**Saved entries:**
━━━━━━━━━━━━━━━━

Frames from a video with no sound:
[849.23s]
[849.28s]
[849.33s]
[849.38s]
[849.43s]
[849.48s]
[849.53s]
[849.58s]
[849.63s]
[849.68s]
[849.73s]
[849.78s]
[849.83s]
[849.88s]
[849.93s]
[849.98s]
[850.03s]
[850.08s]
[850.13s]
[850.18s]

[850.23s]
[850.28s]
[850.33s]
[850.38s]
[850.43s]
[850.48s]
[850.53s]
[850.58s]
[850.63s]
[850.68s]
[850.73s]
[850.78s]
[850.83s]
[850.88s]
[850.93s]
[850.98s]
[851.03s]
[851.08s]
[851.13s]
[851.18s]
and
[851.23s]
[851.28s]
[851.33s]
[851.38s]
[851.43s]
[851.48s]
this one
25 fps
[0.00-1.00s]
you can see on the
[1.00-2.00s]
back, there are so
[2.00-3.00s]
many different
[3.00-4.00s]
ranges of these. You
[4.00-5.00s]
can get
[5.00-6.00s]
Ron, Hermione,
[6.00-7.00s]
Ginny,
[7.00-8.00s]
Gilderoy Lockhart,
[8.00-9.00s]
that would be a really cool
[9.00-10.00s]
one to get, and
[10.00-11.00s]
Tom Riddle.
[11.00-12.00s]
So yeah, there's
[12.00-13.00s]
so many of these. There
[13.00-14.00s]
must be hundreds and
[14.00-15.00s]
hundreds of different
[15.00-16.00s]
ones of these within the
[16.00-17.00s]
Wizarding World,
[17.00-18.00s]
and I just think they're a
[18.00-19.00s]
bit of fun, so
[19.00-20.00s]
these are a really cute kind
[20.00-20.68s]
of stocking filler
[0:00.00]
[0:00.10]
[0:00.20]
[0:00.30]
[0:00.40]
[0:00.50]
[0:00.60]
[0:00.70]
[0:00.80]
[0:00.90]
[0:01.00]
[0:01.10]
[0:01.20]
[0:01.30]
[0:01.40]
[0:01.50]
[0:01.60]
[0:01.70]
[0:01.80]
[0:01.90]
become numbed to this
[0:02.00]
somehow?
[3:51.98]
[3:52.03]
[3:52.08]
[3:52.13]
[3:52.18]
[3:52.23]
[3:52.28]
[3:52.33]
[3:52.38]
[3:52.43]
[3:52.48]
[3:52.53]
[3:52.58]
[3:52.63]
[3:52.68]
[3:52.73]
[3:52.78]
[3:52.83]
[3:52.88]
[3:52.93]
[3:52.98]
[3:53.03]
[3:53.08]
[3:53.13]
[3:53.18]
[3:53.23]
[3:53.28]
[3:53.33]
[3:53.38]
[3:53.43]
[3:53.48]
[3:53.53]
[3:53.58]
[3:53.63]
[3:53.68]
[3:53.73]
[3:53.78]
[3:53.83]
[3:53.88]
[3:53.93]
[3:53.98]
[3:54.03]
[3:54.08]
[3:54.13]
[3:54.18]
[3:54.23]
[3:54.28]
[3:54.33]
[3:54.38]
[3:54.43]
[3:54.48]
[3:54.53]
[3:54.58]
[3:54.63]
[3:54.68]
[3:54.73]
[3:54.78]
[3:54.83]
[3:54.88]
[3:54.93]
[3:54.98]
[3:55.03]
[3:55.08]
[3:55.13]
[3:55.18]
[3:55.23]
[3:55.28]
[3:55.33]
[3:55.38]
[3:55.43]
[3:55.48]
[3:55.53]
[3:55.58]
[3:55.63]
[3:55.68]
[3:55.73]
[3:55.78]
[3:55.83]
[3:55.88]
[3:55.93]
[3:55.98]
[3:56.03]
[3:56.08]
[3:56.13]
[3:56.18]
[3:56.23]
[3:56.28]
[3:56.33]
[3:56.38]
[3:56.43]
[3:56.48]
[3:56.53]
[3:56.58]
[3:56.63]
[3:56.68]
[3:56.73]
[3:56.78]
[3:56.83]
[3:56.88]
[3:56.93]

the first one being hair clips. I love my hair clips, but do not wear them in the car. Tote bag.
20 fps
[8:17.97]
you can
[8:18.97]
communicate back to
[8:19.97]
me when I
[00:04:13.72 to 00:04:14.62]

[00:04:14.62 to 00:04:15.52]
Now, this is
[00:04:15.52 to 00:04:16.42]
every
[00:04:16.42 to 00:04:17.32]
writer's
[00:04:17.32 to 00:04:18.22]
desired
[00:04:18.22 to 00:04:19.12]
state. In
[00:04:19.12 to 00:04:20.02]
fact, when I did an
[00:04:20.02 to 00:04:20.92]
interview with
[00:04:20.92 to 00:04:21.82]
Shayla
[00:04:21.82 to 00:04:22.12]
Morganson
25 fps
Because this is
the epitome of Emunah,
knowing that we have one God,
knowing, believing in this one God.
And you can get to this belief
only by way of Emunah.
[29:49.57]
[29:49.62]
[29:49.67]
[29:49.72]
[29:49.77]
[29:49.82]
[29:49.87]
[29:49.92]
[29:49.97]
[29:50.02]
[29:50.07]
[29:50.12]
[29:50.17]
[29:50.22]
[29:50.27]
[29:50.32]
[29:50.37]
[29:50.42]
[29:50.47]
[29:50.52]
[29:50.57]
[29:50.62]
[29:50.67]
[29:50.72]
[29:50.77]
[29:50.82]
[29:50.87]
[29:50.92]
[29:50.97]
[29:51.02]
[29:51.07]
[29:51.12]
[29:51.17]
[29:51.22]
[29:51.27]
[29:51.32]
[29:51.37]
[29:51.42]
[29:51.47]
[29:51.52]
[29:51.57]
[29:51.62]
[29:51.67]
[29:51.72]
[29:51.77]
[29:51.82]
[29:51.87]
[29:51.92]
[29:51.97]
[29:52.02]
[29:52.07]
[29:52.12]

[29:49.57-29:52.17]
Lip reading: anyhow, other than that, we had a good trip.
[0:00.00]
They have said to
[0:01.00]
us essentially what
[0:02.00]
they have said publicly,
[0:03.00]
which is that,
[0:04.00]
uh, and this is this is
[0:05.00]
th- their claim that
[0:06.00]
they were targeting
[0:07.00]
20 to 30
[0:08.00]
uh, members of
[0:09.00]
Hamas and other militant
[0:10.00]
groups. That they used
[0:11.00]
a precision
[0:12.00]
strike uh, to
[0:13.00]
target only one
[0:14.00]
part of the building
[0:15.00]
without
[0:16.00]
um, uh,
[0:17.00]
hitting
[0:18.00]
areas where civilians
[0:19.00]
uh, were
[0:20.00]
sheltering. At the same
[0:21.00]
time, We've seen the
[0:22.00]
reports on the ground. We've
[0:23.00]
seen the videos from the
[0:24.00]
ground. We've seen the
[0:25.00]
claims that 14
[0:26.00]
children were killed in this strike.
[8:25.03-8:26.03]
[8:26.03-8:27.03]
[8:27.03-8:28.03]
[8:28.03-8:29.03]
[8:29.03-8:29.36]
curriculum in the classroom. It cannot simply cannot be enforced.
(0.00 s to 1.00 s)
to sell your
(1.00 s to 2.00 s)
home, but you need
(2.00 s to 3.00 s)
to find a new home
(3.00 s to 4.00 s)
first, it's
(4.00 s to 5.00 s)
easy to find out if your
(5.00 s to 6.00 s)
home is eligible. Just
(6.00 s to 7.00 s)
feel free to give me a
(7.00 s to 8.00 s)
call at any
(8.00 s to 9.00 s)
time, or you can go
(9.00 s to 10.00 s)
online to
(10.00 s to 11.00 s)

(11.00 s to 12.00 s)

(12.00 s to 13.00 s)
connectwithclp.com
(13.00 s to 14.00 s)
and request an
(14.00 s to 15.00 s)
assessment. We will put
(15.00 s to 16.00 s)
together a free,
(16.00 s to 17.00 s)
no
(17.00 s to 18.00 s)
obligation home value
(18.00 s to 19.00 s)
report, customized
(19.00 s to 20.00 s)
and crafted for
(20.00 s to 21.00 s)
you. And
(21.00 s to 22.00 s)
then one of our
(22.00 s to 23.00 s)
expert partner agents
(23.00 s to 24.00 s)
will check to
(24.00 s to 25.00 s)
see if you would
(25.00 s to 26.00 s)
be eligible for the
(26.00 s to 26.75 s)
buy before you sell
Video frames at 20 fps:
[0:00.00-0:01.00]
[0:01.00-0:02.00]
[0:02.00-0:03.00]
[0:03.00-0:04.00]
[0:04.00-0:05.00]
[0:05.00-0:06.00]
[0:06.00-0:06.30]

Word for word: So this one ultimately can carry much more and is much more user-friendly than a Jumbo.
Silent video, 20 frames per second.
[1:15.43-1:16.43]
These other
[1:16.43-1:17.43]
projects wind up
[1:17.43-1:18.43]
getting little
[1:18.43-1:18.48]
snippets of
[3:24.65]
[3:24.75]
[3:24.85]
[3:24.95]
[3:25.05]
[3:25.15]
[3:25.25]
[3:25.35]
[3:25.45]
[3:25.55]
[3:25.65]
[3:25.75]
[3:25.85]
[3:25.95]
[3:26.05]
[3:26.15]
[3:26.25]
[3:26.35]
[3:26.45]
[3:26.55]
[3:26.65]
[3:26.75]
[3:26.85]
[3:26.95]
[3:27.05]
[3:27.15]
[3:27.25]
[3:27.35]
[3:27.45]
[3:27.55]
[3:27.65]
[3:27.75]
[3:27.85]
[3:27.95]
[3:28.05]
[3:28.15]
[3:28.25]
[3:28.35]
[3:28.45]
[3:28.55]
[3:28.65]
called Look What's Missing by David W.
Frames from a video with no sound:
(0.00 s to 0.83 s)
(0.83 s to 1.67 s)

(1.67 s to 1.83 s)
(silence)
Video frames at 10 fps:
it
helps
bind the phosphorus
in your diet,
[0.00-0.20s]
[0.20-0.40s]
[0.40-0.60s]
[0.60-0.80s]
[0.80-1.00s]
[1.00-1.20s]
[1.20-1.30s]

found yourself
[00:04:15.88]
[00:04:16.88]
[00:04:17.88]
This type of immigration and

━━━━━━━━━━━━━━━━

This exercise asks for an exact repeat of the lines from the one holding "[0.20-0.40s]" through the end of the data above.

**ANSWER TO THIS EXERCISE:**
[0.20-0.40s]
[0.40-0.60s]
[0.60-0.80s]
[0.80-1.00s]
[1.00-1.20s]
[1.20-1.30s]

found yourself
[00:04:15.88]
[00:04:16.88]
[00:04:17.88]
This type of immigration and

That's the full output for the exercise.